We place value on goods, infrastructure and transactions to ensure loan facilities from banks. If the banks do not come out of this trend then the ICT entrepreneurs and startups in Bangladesh won’t be able to sustain in the long run.
With favorable government policy there can be dedicated banks for the ICT sector. If the banks can ensure financial service based on the rights and framework of the modalities we do business on then we will be able to see the industry develop quickly. 60 to 70 percent of people in the current generation want to be involved with latest mode of business in the ICT sector. They are smart, knowledgeable and they have the skills.
If we can ensure technical knowhow and financial support, then we can go to the next level where we can compete with China or Singapore with tech-based products.
What do you need to become a successful entrepreneur and what advice will you give to the young entrepreneurs?
In my opinion, to become a successful entrepreneur you need to go through the test-cases in business. It is better if you can do a job for a couple of years before you start your own business.

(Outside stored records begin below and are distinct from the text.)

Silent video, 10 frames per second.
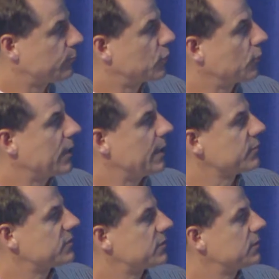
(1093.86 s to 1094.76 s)

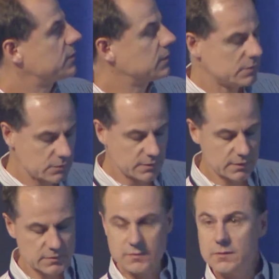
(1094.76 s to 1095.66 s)
programs so that
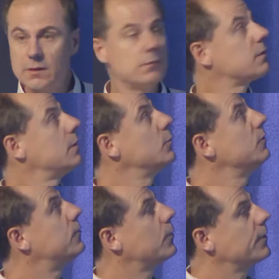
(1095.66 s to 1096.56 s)
this can
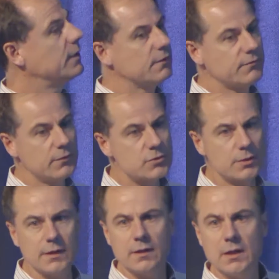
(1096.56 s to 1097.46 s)
move forward in the
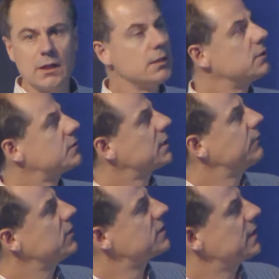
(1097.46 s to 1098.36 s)
future. And just to
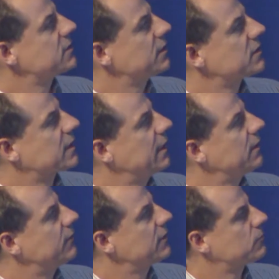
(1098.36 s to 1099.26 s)
give you a sense of the scale
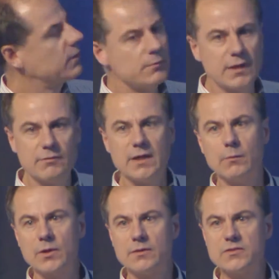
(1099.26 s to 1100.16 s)
of this, we have a
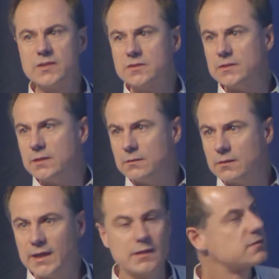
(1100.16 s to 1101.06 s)
network of 60 lake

You will have adequate knowledge about the process, system and management.
Many people say that the CEOs of certain companies have started off fresh without that job experience but you will find this true for a handful of companies out of a thousand. That is why you cannot take it as an example.
Apart from management and operation skills, networking and communication is the heart of business. This is the most important knowledge that you need. You can gather the technical knowhow from the market anytime but the in-built qualities of salesmanship and marketing along with your passion will make you successful in the long run. Your proof of concept must also be very strong. You must know all the details of what you are doing.
What plans do you have for Esho.com in the future?
Moving away from the traditional e-commerce business, I want to create supply chain optimization on a global scale which will ensure cross border e-commerce. As a result value can be delivered to the end consumer and they will realize that.
To that end I want to work with a revolutionary supply chain system where no boundary will exist and the world will be a single place. I want to work with such a concept which will be applicable for both B2C and B2B. For this plan I will give most importance to logistics and freight optimization. This is my future plan for Esho.com.